→ WHAT YOU HAVE TO DO: Write out the entries exactly. None of the pictures should appear in the copy.

→ DATASET RECORDS:

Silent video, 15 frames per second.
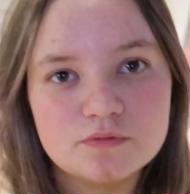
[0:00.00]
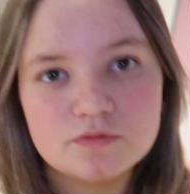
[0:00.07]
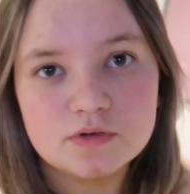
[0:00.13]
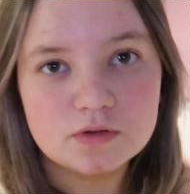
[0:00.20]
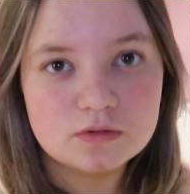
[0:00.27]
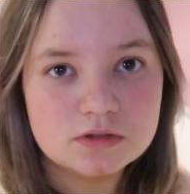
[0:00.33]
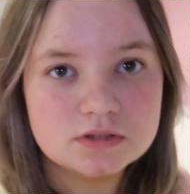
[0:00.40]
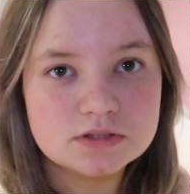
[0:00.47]

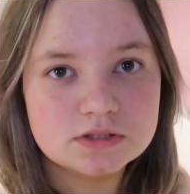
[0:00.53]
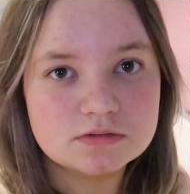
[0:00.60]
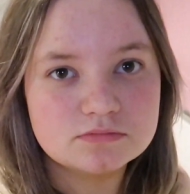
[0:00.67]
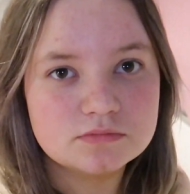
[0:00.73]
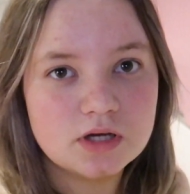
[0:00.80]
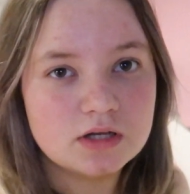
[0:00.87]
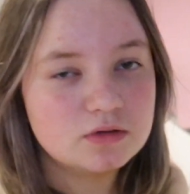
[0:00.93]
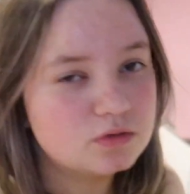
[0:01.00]

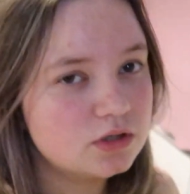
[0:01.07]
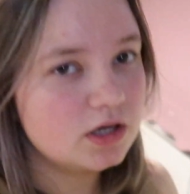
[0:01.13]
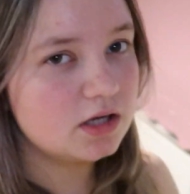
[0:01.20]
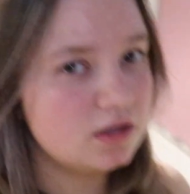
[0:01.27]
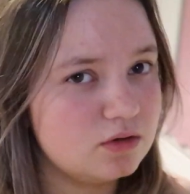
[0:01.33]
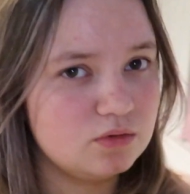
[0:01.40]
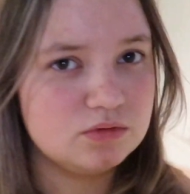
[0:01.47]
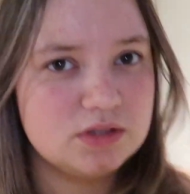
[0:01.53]
focusing. I don't know how
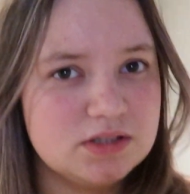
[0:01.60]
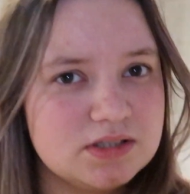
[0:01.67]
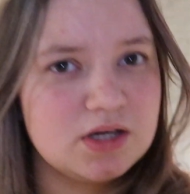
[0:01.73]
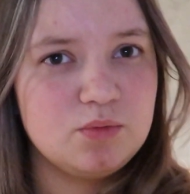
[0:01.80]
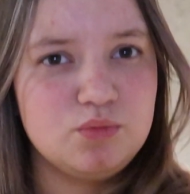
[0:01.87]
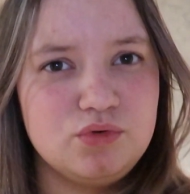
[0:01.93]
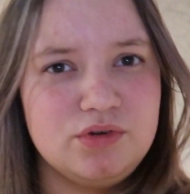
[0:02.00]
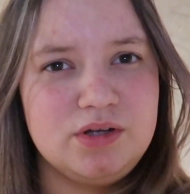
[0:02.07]
you hold this
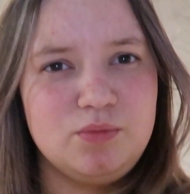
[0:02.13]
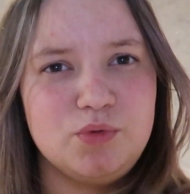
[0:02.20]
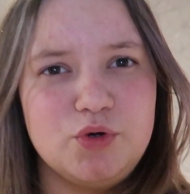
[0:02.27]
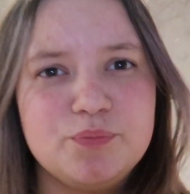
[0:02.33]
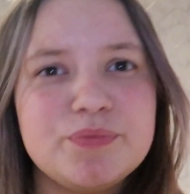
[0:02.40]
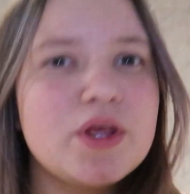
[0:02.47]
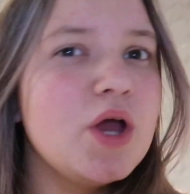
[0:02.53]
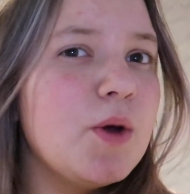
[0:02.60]
camera anymore.
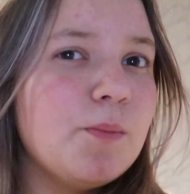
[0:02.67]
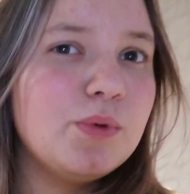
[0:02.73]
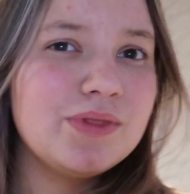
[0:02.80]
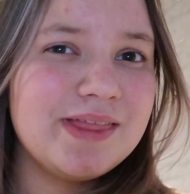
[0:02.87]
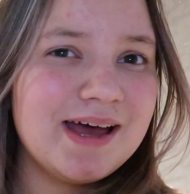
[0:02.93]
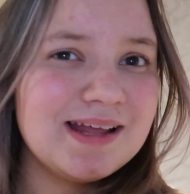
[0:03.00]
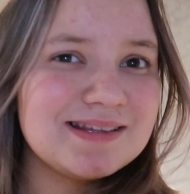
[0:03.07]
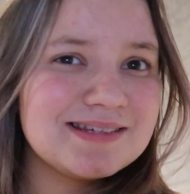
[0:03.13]
But
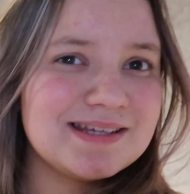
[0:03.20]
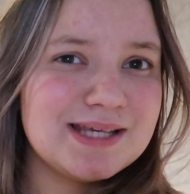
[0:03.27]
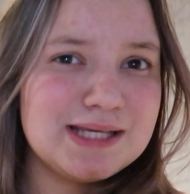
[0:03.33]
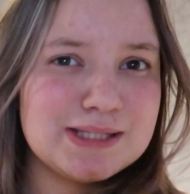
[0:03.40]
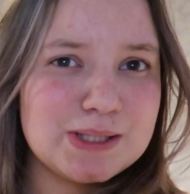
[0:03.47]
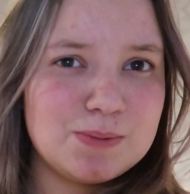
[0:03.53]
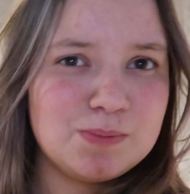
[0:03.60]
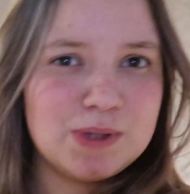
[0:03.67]
that
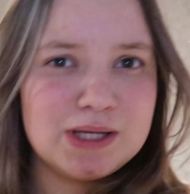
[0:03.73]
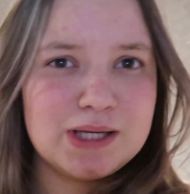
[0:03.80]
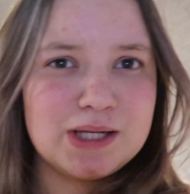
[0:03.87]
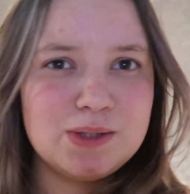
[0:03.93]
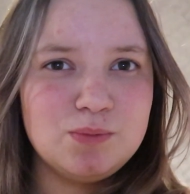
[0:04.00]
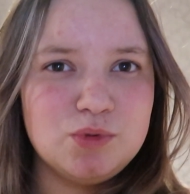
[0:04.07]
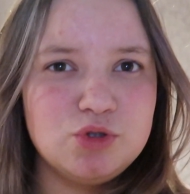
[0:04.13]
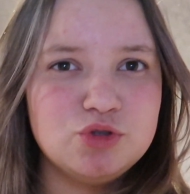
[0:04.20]
is my
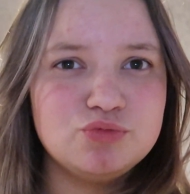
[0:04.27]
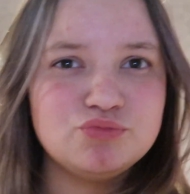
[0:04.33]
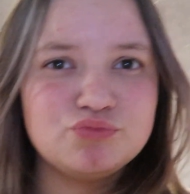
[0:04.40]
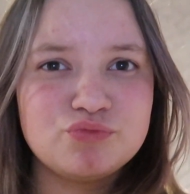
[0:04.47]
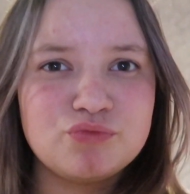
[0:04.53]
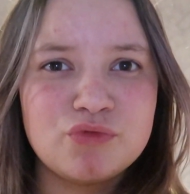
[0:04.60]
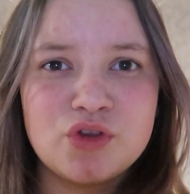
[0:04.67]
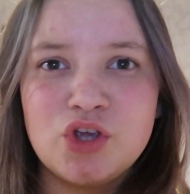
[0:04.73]
animal.
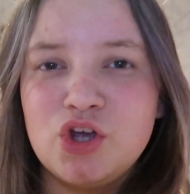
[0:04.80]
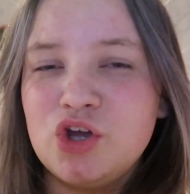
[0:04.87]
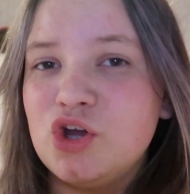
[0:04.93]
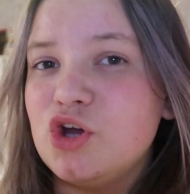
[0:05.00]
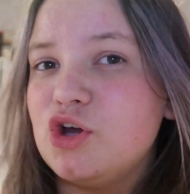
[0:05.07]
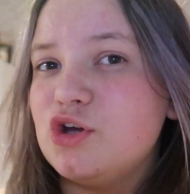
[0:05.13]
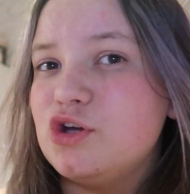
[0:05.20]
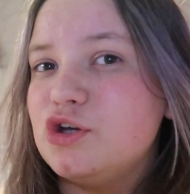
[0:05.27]

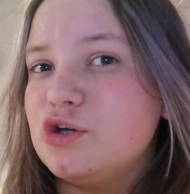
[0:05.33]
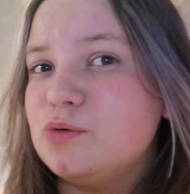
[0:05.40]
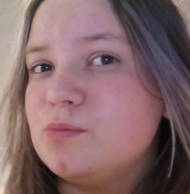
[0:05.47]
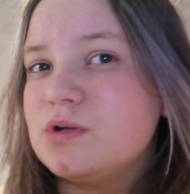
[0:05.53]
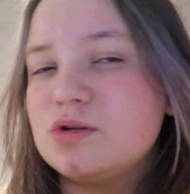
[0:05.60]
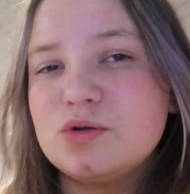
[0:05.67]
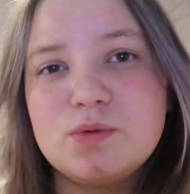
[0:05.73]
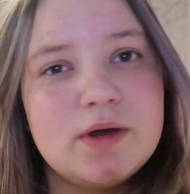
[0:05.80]
Um,
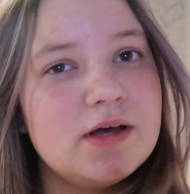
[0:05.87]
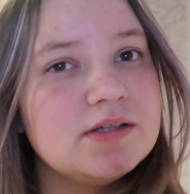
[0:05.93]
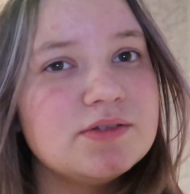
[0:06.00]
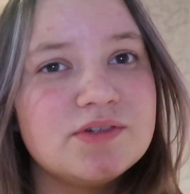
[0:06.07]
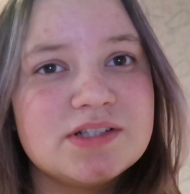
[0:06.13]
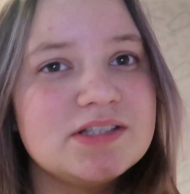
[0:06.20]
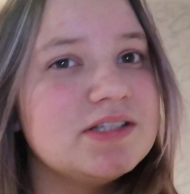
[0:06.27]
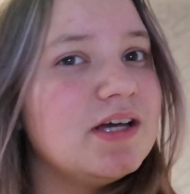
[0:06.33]
I don't know what else I've
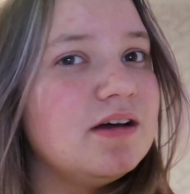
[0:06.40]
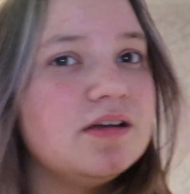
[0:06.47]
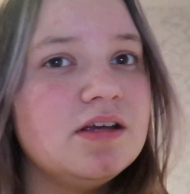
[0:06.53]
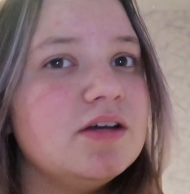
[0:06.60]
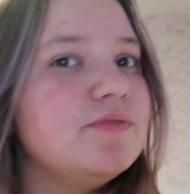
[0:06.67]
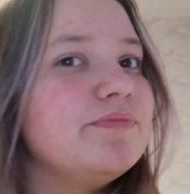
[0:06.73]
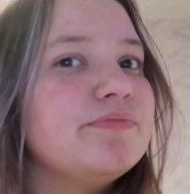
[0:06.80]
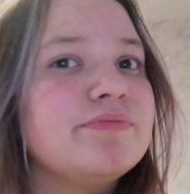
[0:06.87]
got to tell you.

→ EXERCISE OUTPUT:
Silent video, 15 frames per second.
[0:00.00]
[0:00.07]
[0:00.13]
[0:00.20]
[0:00.27]
[0:00.33]
[0:00.40]
[0:00.47]

[0:00.53]
[0:00.60]
[0:00.67]
[0:00.73]
[0:00.80]
[0:00.87]
[0:00.93]
[0:01.00]

[0:01.07]
[0:01.13]
[0:01.20]
[0:01.27]
[0:01.33]
[0:01.40]
[0:01.47]
[0:01.53]
focusing. I don't know how
[0:01.60]
[0:01.67]
[0:01.73]
[0:01.80]
[0:01.87]
[0:01.93]
[0:02.00]
[0:02.07]
you hold this
[0:02.13]
[0:02.20]
[0:02.27]
[0:02.33]
[0:02.40]
[0:02.47]
[0:02.53]
[0:02.60]
camera anymore.
[0:02.67]
[0:02.73]
[0:02.80]
[0:02.87]
[0:02.93]
[0:03.00]
[0:03.07]
[0:03.13]
But
[0:03.20]
[0:03.27]
[0:03.33]
[0:03.40]
[0:03.47]
[0:03.53]
[0:03.60]
[0:03.67]
that
[0:03.73]
[0:03.80]
[0:03.87]
[0:03.93]
[0:04.00]
[0:04.07]
[0:04.13]
[0:04.20]
is my
[0:04.27]
[0:04.33]
[0:04.40]
[0:04.47]
[0:04.53]
[0:04.60]
[0:04.67]
[0:04.73]
animal.
[0:04.80]
[0:04.87]
[0:04.93]
[0:05.00]
[0:05.07]
[0:05.13]
[0:05.20]
[0:05.27]

[0:05.33]
[0:05.40]
[0:05.47]
[0:05.53]
[0:05.60]
[0:05.67]
[0:05.73]
[0:05.80]
Um,
[0:05.87]
[0:05.93]
[0:06.00]
[0:06.07]
[0:06.13]
[0:06.20]
[0:06.27]
[0:06.33]
I don't know what else I've
[0:06.40]
[0:06.47]
[0:06.53]
[0:06.60]
[0:06.67]
[0:06.73]
[0:06.80]
[0:06.87]
got to tell you.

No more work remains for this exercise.